» Aim of the task
Give back the lines below verbatim, omitting all pictures.

*** Data to process Section Begins ***

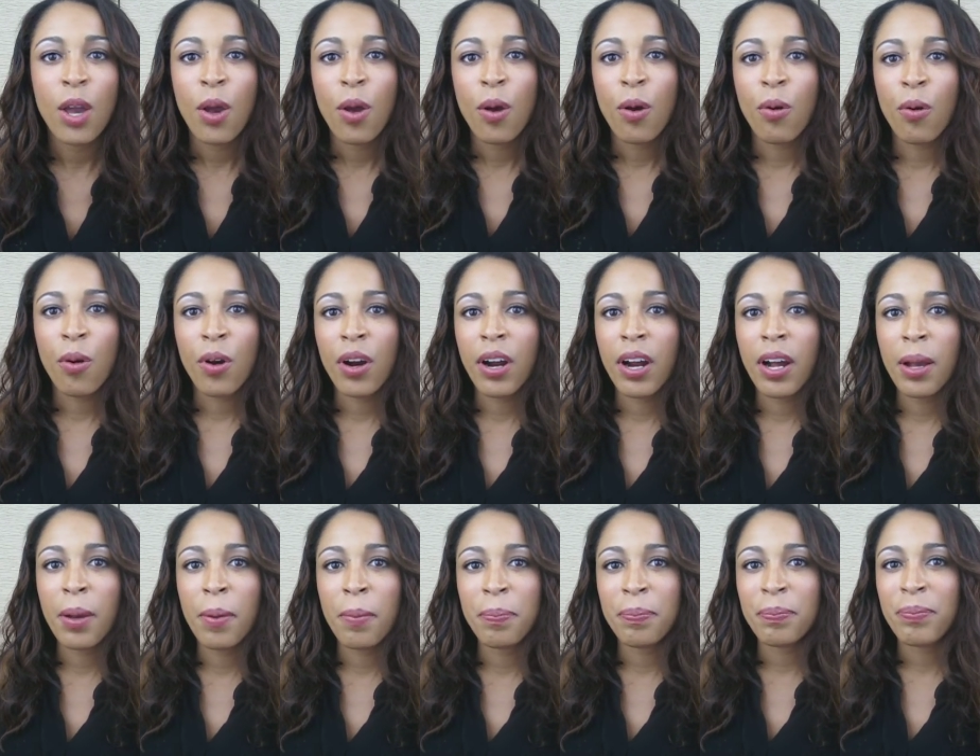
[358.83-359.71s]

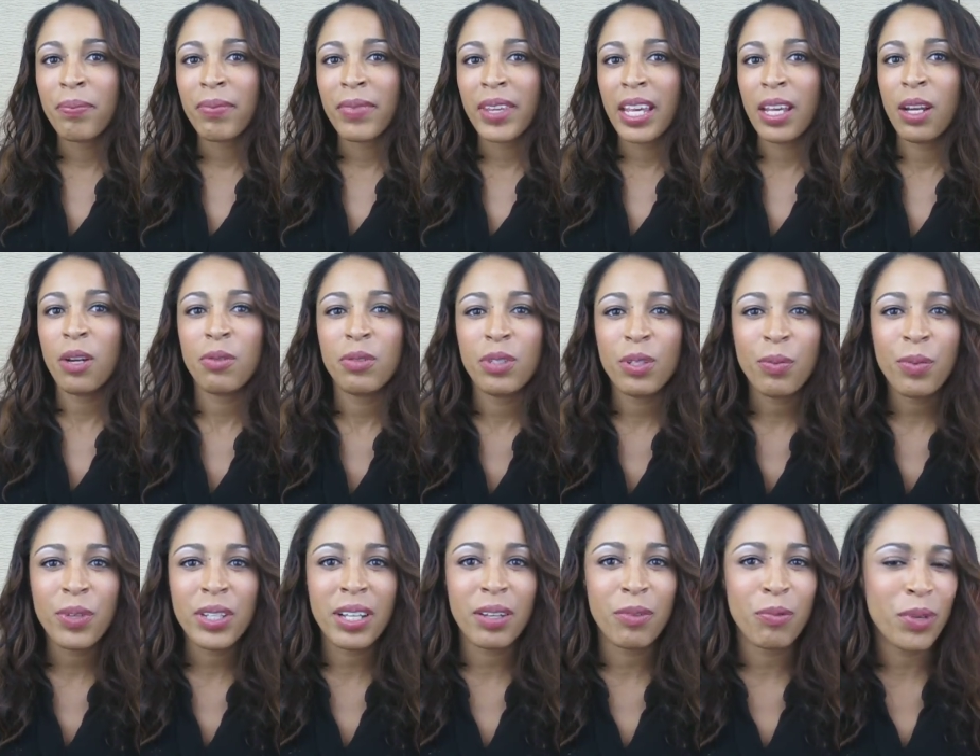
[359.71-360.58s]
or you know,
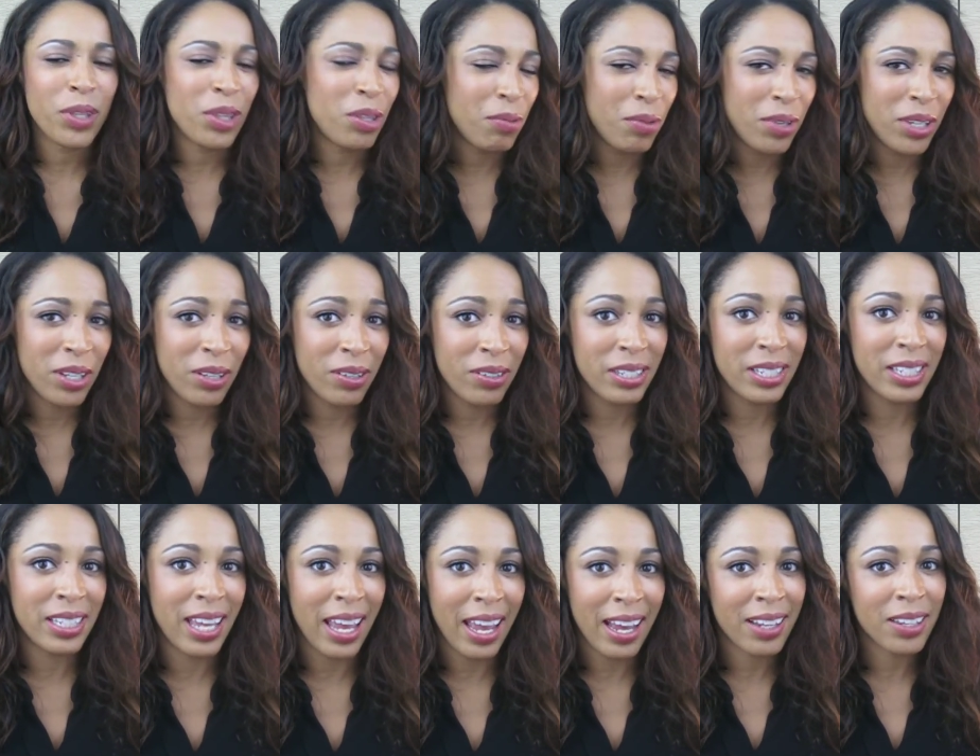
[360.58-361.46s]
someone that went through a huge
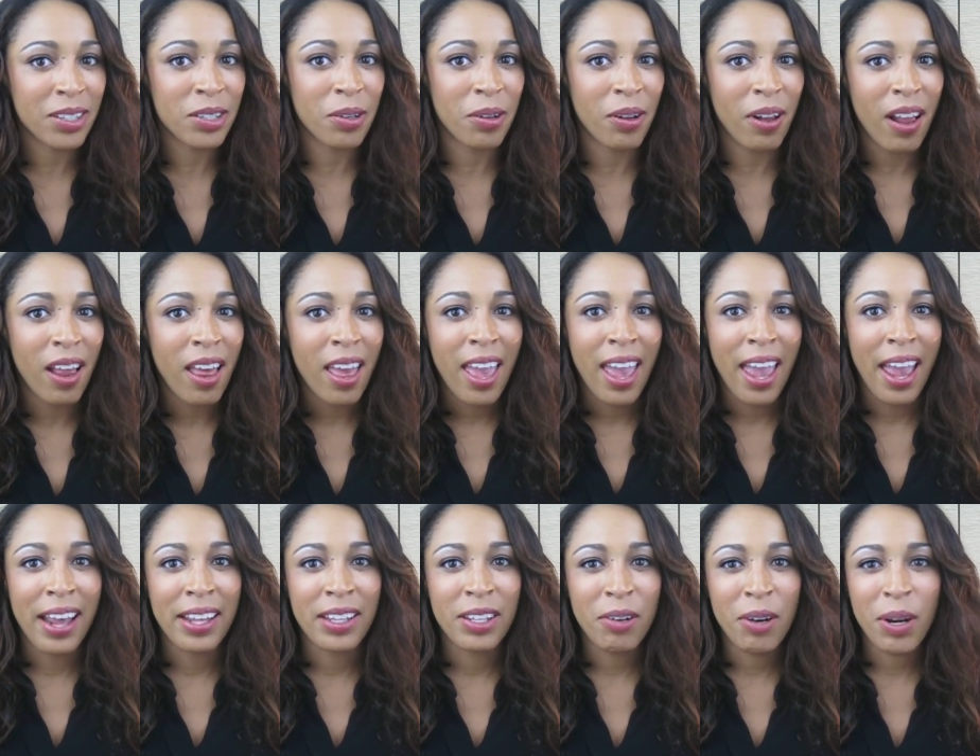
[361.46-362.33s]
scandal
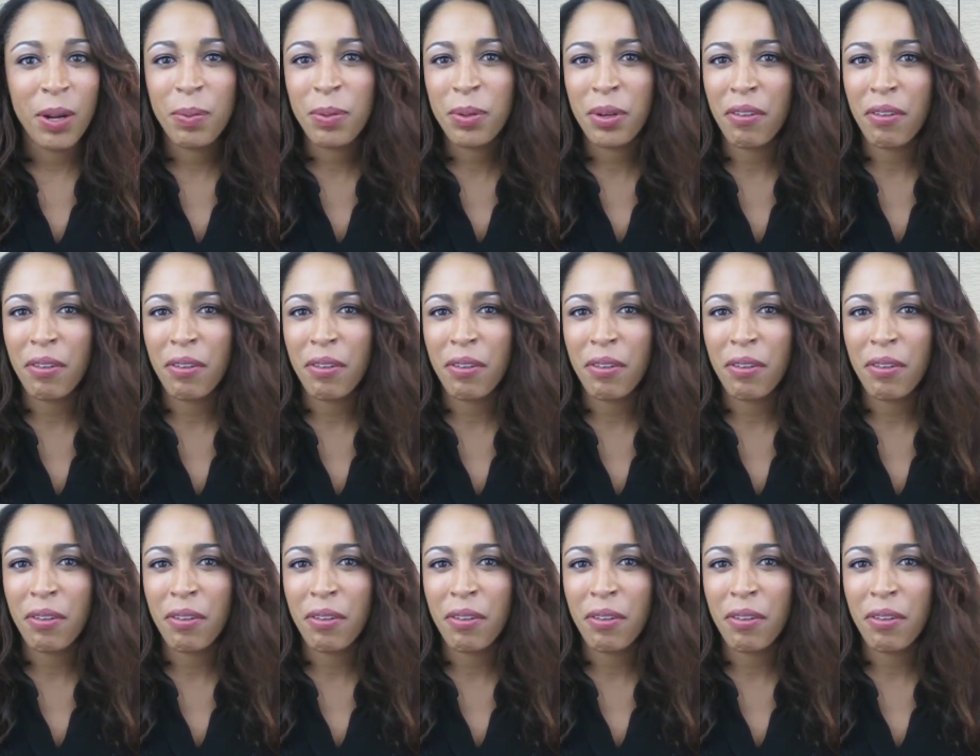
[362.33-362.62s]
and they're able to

*** Data to process Section Ends ***

» Answer to this exercise
[358.83-359.71s]

[359.71-360.58s]
or you know,
[360.58-361.46s]
someone that went through a huge
[361.46-362.33s]
scandal
[362.33-362.62s]
and they're able to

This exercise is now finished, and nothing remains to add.